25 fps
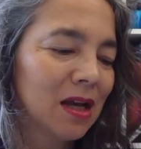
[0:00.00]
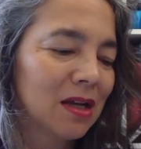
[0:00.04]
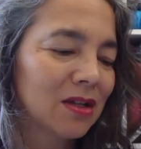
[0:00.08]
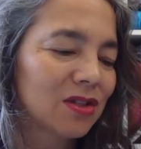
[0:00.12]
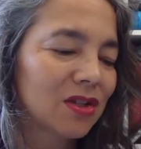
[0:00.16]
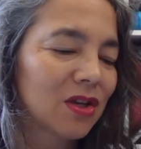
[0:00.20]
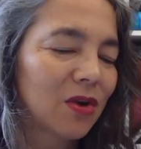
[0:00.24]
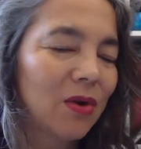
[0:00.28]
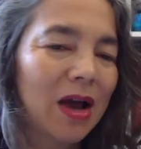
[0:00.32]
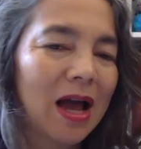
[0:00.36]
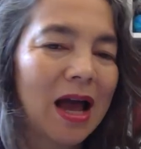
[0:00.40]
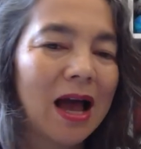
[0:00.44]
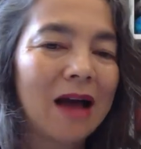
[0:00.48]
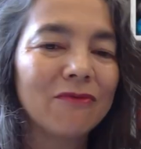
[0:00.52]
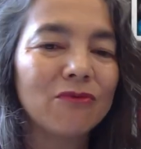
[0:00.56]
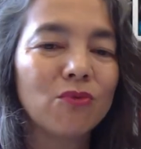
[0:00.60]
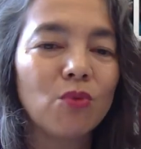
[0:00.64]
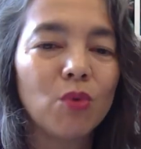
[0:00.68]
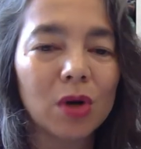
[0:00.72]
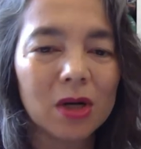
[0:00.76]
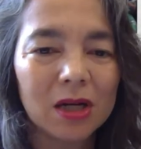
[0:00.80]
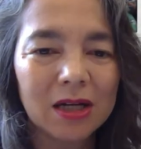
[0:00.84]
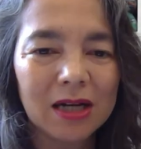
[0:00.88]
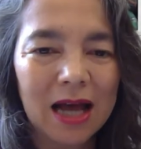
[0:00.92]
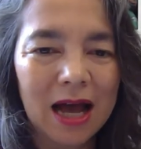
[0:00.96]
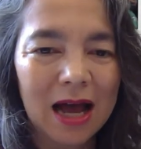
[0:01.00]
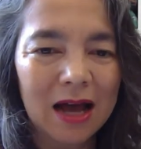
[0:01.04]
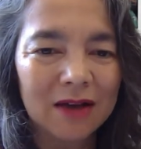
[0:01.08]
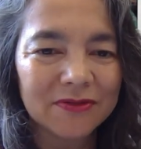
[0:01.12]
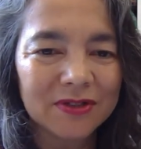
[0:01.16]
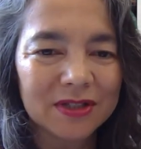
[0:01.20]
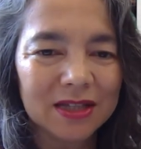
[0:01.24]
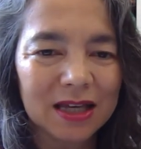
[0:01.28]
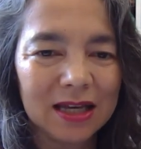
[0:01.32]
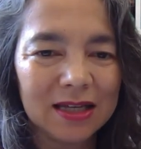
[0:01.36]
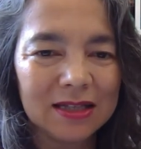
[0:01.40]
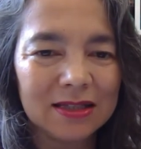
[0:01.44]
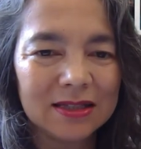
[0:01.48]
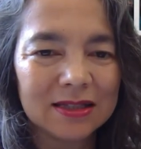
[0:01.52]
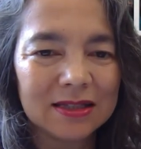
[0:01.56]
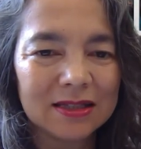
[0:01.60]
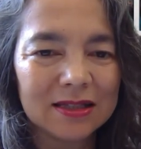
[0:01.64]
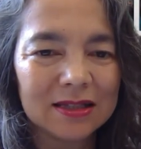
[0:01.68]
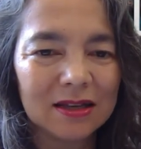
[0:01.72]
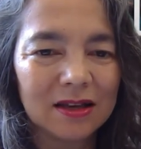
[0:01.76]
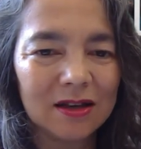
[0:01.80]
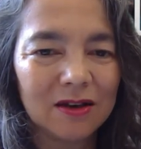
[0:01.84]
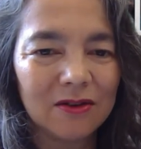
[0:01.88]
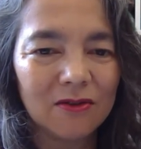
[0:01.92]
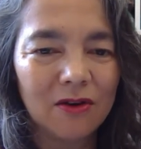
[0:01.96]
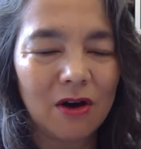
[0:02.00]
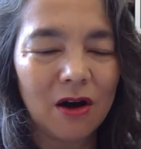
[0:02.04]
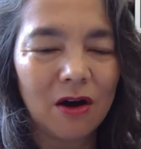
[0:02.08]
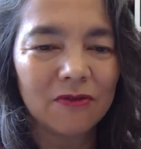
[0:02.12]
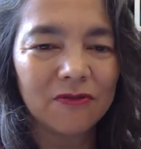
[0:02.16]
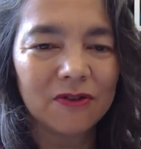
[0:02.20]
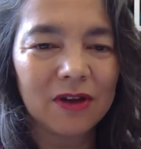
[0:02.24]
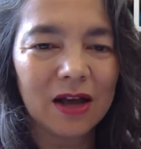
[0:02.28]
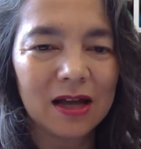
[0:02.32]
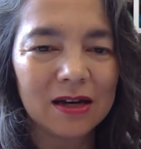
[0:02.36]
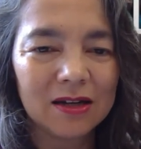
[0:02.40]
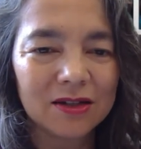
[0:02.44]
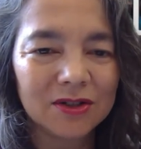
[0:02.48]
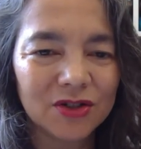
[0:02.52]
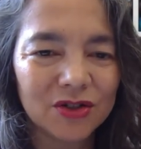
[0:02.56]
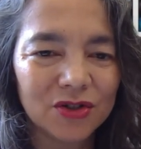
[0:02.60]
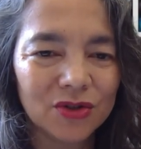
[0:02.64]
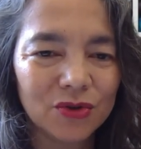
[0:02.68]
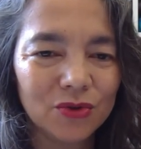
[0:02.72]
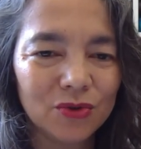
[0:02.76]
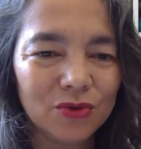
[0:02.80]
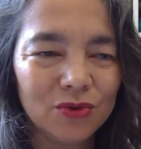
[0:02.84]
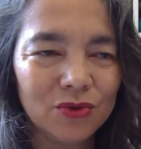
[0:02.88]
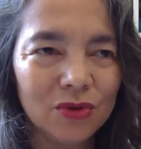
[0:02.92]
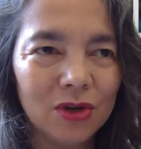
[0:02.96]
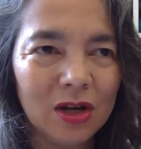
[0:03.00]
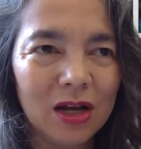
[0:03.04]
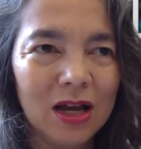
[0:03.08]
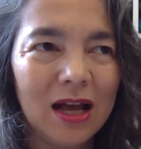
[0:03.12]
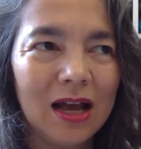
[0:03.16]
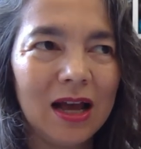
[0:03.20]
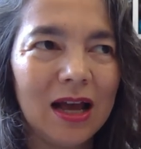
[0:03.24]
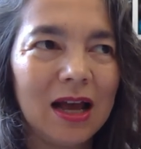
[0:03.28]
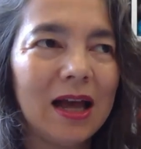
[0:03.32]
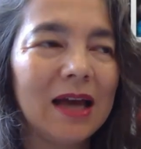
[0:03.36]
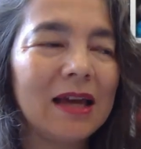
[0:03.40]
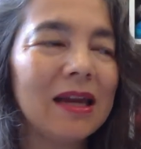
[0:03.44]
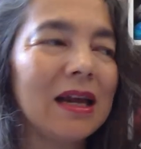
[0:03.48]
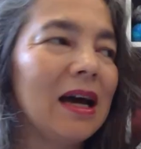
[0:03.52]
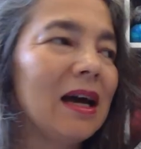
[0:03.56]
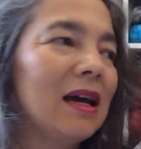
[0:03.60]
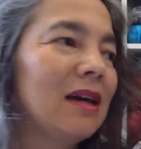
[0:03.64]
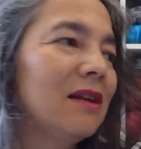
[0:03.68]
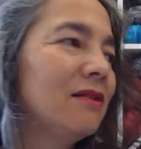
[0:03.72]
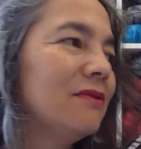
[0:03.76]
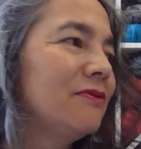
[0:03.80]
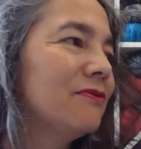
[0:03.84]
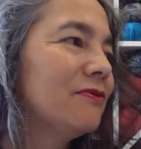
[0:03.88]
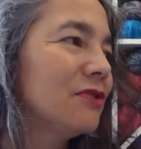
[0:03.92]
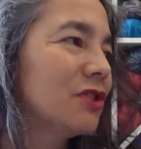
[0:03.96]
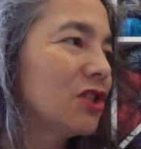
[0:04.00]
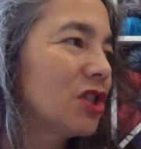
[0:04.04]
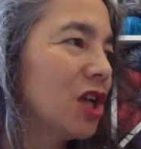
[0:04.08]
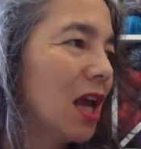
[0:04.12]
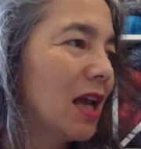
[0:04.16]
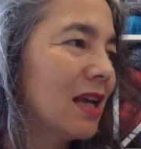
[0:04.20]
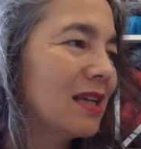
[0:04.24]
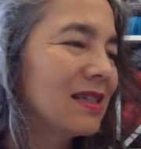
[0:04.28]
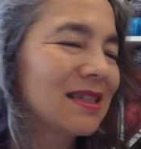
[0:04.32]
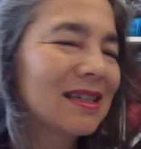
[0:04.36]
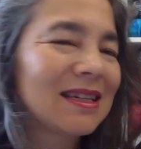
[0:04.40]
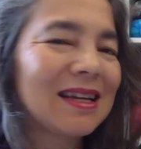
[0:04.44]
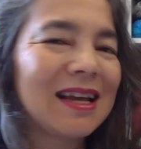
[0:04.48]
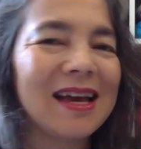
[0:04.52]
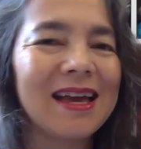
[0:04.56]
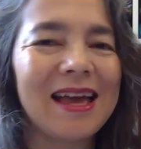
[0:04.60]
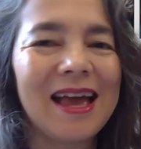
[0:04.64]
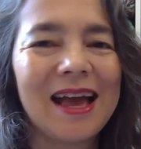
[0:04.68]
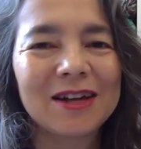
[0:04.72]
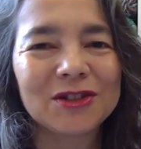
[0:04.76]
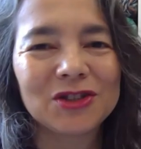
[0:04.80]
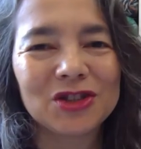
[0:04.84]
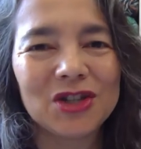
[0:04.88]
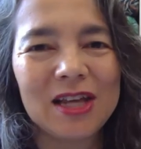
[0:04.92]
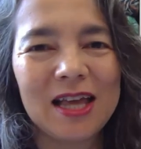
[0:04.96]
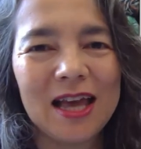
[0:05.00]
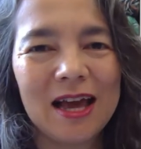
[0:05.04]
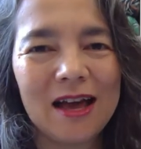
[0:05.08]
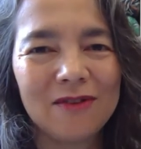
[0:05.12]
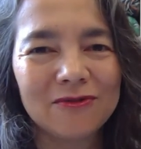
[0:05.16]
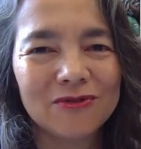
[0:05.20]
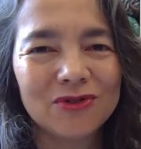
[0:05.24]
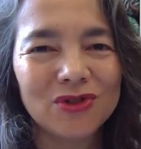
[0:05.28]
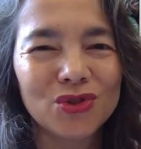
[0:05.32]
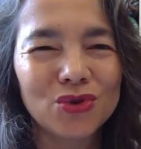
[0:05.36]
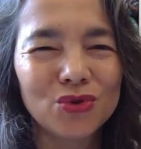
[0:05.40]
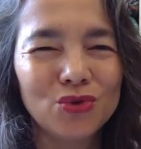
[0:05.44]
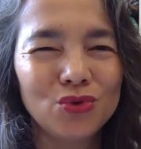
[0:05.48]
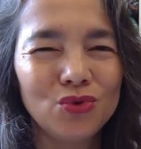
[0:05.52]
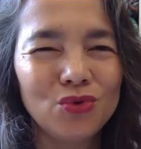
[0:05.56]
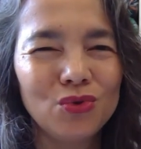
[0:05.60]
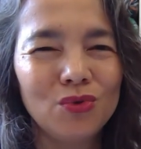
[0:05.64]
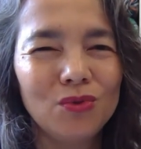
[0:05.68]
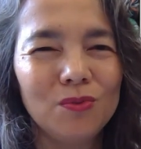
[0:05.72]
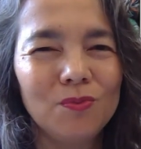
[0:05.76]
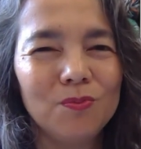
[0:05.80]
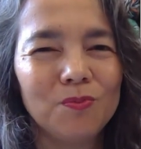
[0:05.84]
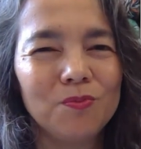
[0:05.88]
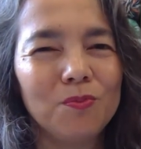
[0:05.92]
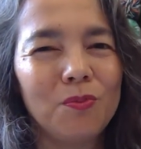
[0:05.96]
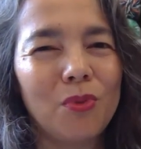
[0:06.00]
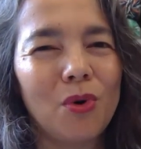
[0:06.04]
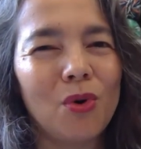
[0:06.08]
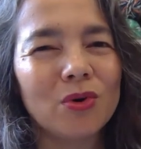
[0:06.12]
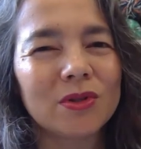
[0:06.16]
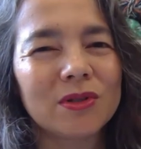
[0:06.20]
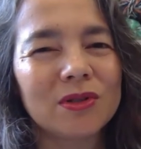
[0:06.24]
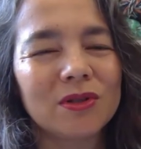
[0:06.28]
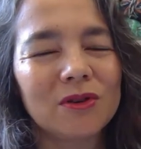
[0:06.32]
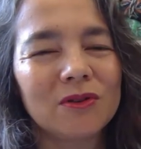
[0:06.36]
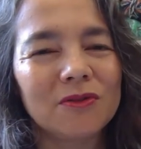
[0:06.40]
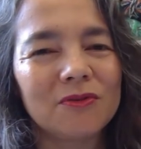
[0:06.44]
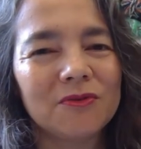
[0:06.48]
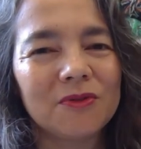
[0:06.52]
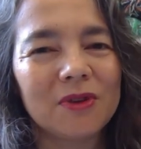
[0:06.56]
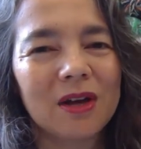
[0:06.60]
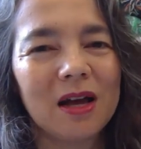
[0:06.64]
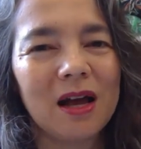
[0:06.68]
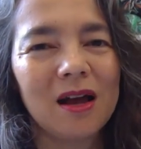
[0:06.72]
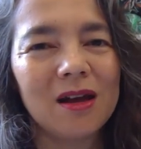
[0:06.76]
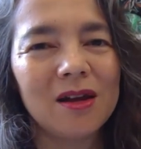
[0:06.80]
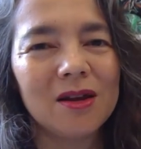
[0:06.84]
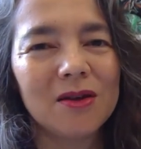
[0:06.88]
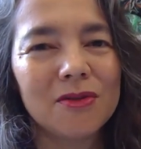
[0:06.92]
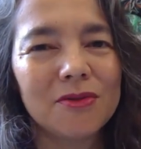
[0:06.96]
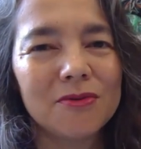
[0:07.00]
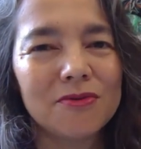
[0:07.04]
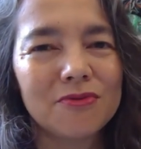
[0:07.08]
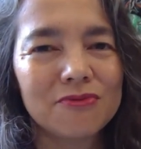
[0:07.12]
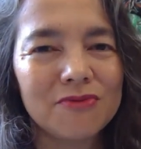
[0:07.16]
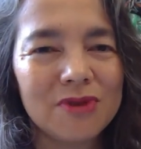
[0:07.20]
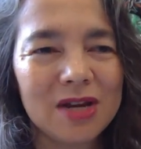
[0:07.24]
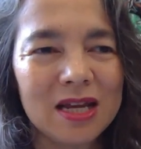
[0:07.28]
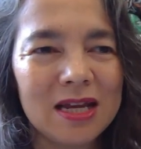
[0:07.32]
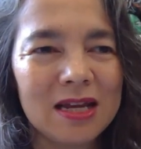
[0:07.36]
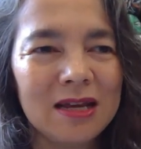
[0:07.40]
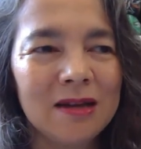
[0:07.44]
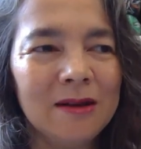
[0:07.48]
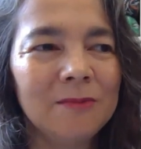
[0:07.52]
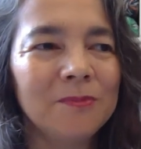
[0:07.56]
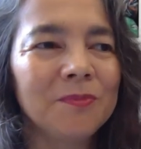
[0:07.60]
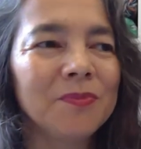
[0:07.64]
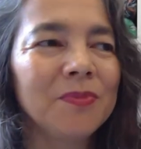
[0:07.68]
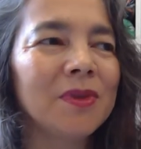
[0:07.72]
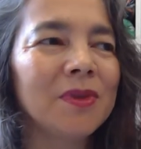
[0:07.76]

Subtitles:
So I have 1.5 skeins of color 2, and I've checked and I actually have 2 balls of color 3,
────────
How to complete this task:
Reproduce each entry verbatim, excluding any embedded images.

Exercise output:
25 fps
[0:00.00]
[0:00.04]
[0:00.08]
[0:00.12]
[0:00.16]
[0:00.20]
[0:00.24]
[0:00.28]
[0:00.32]
[0:00.36]
[0:00.40]
[0:00.44]
[0:00.48]
[0:00.52]
[0:00.56]
[0:00.60]
[0:00.64]
[0:00.68]
[0:00.72]
[0:00.76]
[0:00.80]
[0:00.84]
[0:00.88]
[0:00.92]
[0:00.96]
[0:01.00]
[0:01.04]
[0:01.08]
[0:01.12]
[0:01.16]
[0:01.20]
[0:01.24]
[0:01.28]
[0:01.32]
[0:01.36]
[0:01.40]
[0:01.44]
[0:01.48]
[0:01.52]
[0:01.56]
[0:01.60]
[0:01.64]
[0:01.68]
[0:01.72]
[0:01.76]
[0:01.80]
[0:01.84]
[0:01.88]
[0:01.92]
[0:01.96]
[0:02.00]
[0:02.04]
[0:02.08]
[0:02.12]
[0:02.16]
[0:02.20]
[0:02.24]
[0:02.28]
[0:02.32]
[0:02.36]
[0:02.40]
[0:02.44]
[0:02.48]
[0:02.52]
[0:02.56]
[0:02.60]
[0:02.64]
[0:02.68]
[0:02.72]
[0:02.76]
[0:02.80]
[0:02.84]
[0:02.88]
[0:02.92]
[0:02.96]
[0:03.00]
[0:03.04]
[0:03.08]
[0:03.12]
[0:03.16]
[0:03.20]
[0:03.24]
[0:03.28]
[0:03.32]
[0:03.36]
[0:03.40]
[0:03.44]
[0:03.48]
[0:03.52]
[0:03.56]
[0:03.60]
[0:03.64]
[0:03.68]
[0:03.72]
[0:03.76]
[0:03.80]
[0:03.84]
[0:03.88]
[0:03.92]
[0:03.96]
[0:04.00]
[0:04.04]
[0:04.08]
[0:04.12]
[0:04.16]
[0:04.20]
[0:04.24]
[0:04.28]
[0:04.32]
[0:04.36]
[0:04.40]
[0:04.44]
[0:04.48]
[0:04.52]
[0:04.56]
[0:04.60]
[0:04.64]
[0:04.68]
[0:04.72]
[0:04.76]
[0:04.80]
[0:04.84]
[0:04.88]
[0:04.92]
[0:04.96]
[0:05.00]
[0:05.04]
[0:05.08]
[0:05.12]
[0:05.16]
[0:05.20]
[0:05.24]
[0:05.28]
[0:05.32]
[0:05.36]
[0:05.40]
[0:05.44]
[0:05.48]
[0:05.52]
[0:05.56]
[0:05.60]
[0:05.64]
[0:05.68]
[0:05.72]
[0:05.76]
[0:05.80]
[0:05.84]
[0:05.88]
[0:05.92]
[0:05.96]
[0:06.00]
[0:06.04]
[0:06.08]
[0:06.12]
[0:06.16]
[0:06.20]
[0:06.24]
[0:06.28]
[0:06.32]
[0:06.36]
[0:06.40]
[0:06.44]
[0:06.48]
[0:06.52]
[0:06.56]
[0:06.60]
[0:06.64]
[0:06.68]
[0:06.72]
[0:06.76]
[0:06.80]
[0:06.84]
[0:06.88]
[0:06.92]
[0:06.96]
[0:07.00]
[0:07.04]
[0:07.08]
[0:07.12]
[0:07.16]
[0:07.20]
[0:07.24]
[0:07.28]
[0:07.32]
[0:07.36]
[0:07.40]
[0:07.44]
[0:07.48]
[0:07.52]
[0:07.56]
[0:07.60]
[0:07.64]
[0:07.68]
[0:07.72]
[0:07.76]

Subtitles:
So I have 1.5 skeins of color 2, and I've checked and I actually have 2 balls of color 3,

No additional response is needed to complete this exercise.